WHAT IS EXPECTED: Beginning with the line where "[00:00:11.20]" appears, restate each line word for word until the data ends. Pictures do not go in.

[[ RECORDS SUPPLIED open ]]

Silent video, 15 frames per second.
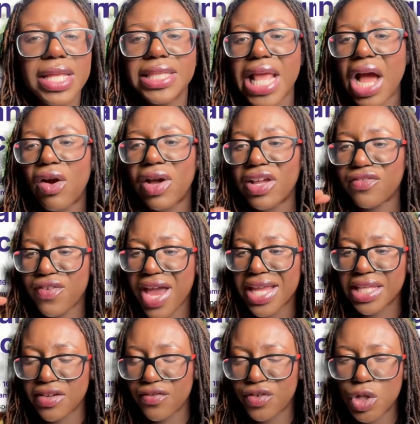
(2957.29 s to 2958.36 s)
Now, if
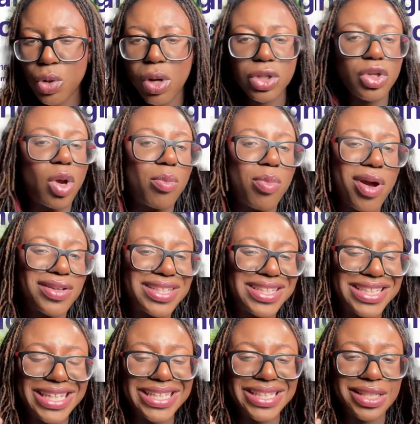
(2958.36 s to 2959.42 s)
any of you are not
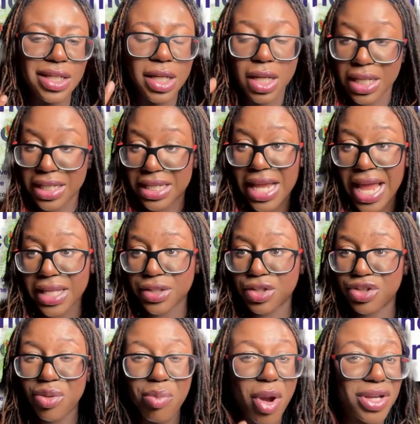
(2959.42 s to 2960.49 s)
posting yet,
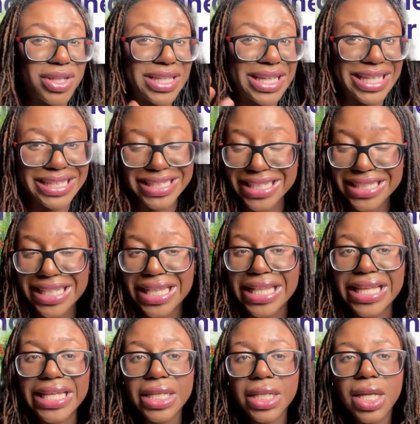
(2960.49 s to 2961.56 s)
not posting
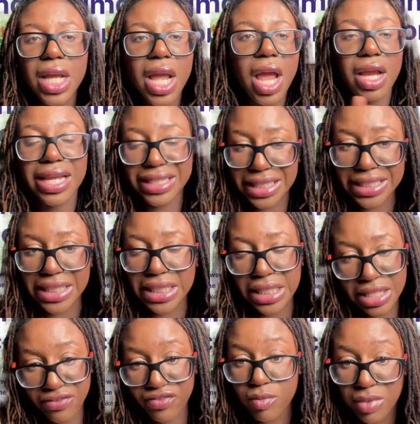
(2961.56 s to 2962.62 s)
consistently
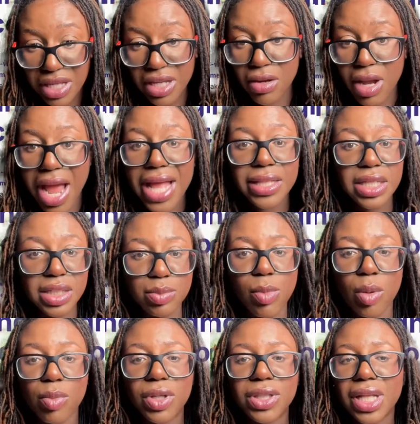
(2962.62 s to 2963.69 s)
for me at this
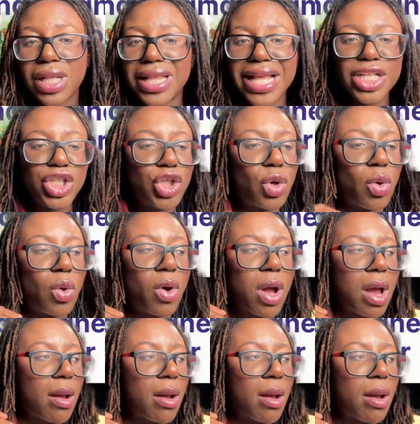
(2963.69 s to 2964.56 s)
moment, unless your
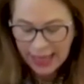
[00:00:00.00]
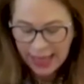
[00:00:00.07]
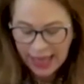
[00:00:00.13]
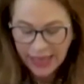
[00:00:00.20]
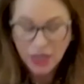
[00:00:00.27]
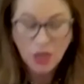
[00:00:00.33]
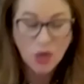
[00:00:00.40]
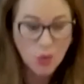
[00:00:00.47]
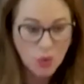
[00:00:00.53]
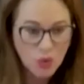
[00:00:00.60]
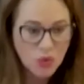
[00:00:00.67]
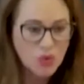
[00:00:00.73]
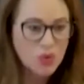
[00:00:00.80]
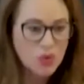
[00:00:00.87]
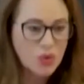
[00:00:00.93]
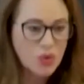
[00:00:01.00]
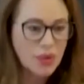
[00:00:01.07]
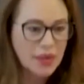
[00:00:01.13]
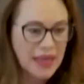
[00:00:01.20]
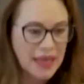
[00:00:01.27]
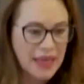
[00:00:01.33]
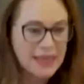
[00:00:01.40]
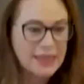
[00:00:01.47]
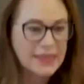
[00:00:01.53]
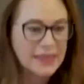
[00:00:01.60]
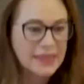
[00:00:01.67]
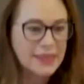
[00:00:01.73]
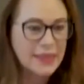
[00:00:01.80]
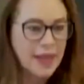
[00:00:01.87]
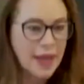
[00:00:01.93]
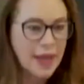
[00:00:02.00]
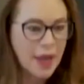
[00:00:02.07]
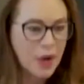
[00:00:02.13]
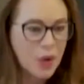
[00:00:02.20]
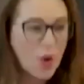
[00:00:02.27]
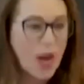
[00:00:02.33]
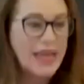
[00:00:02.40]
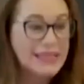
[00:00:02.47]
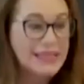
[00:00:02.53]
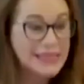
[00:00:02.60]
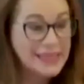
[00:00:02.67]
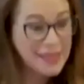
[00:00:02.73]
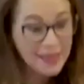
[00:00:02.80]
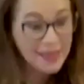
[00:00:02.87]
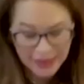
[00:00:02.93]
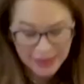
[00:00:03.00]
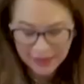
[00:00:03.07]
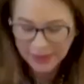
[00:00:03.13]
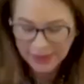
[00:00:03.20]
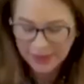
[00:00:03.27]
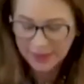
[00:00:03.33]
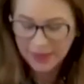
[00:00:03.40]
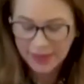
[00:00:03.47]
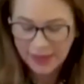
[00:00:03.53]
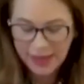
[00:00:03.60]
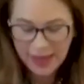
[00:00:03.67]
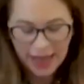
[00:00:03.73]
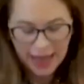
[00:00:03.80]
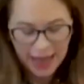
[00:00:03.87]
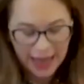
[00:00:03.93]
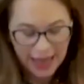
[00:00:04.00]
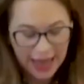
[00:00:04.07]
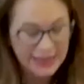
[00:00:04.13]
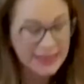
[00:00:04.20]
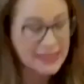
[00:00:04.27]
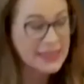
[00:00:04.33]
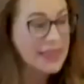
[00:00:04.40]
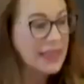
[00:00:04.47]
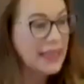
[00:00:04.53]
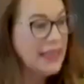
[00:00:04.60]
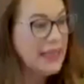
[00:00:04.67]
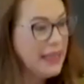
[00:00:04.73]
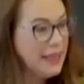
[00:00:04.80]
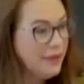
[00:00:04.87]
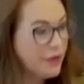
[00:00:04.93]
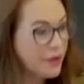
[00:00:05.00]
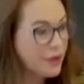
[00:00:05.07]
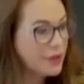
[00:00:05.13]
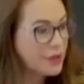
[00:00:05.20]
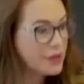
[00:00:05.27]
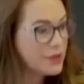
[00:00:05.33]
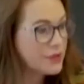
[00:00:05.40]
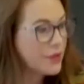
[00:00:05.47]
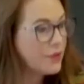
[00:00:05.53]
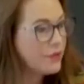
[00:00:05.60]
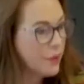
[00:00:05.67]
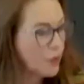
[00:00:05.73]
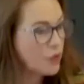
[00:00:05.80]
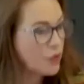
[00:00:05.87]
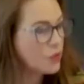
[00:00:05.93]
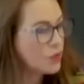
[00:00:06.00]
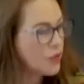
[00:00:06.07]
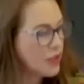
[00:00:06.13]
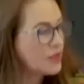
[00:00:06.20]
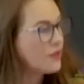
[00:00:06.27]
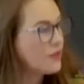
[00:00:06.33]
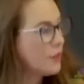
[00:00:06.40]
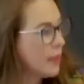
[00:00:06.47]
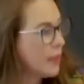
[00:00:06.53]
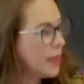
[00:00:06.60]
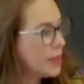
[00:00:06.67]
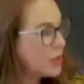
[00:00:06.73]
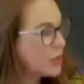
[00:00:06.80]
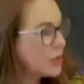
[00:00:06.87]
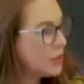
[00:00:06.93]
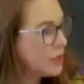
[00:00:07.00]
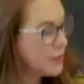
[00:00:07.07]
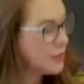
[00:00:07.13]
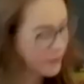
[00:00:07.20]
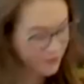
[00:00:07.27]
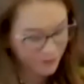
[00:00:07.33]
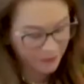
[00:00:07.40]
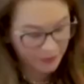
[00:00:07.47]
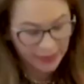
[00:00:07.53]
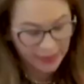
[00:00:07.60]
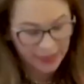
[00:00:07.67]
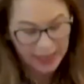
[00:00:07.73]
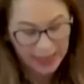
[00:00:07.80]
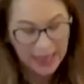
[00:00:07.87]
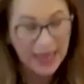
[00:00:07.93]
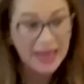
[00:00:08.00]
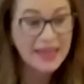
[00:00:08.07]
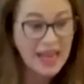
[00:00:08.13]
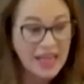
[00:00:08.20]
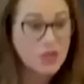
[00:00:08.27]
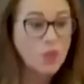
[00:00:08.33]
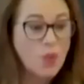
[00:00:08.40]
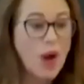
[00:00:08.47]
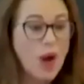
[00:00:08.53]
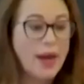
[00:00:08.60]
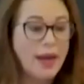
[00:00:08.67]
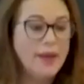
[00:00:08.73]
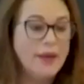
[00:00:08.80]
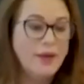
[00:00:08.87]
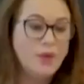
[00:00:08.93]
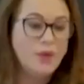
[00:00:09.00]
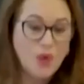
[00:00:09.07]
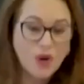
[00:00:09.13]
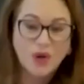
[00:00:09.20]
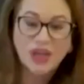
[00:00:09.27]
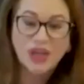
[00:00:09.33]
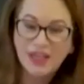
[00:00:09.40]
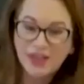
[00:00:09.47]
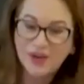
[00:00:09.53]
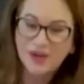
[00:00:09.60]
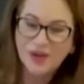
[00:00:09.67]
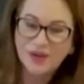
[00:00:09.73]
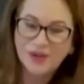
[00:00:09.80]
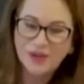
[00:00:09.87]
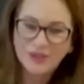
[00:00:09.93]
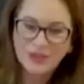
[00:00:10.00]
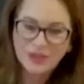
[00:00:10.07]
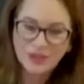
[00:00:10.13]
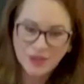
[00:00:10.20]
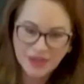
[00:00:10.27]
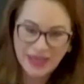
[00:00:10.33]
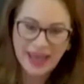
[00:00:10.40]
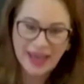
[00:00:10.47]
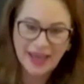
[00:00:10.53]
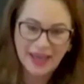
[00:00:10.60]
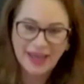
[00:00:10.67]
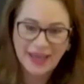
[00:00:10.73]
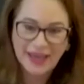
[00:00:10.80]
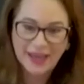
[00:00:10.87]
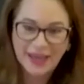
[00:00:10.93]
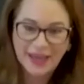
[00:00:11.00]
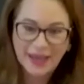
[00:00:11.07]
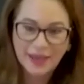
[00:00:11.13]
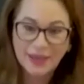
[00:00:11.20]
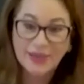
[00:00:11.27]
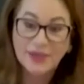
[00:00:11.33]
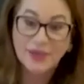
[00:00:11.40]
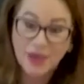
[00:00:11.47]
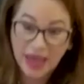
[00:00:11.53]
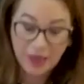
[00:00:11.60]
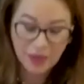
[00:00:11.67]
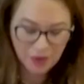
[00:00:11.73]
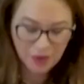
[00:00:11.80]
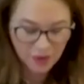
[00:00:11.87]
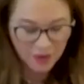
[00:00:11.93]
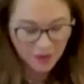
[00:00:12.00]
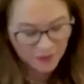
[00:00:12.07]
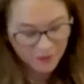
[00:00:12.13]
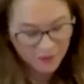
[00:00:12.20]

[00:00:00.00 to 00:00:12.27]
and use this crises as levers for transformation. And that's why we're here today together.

[[ RECORDS SUPPLIED closed ]]

EXERCISE RESPONSE:
[00:00:11.20]
[00:00:11.27]
[00:00:11.33]
[00:00:11.40]
[00:00:11.47]
[00:00:11.53]
[00:00:11.60]
[00:00:11.67]
[00:00:11.73]
[00:00:11.80]
[00:00:11.87]
[00:00:11.93]
[00:00:12.00]
[00:00:12.07]
[00:00:12.13]
[00:00:12.20]

[00:00:00.00 to 00:00:12.27]
and use this crises as levers for transformation. And that's why we're here today together.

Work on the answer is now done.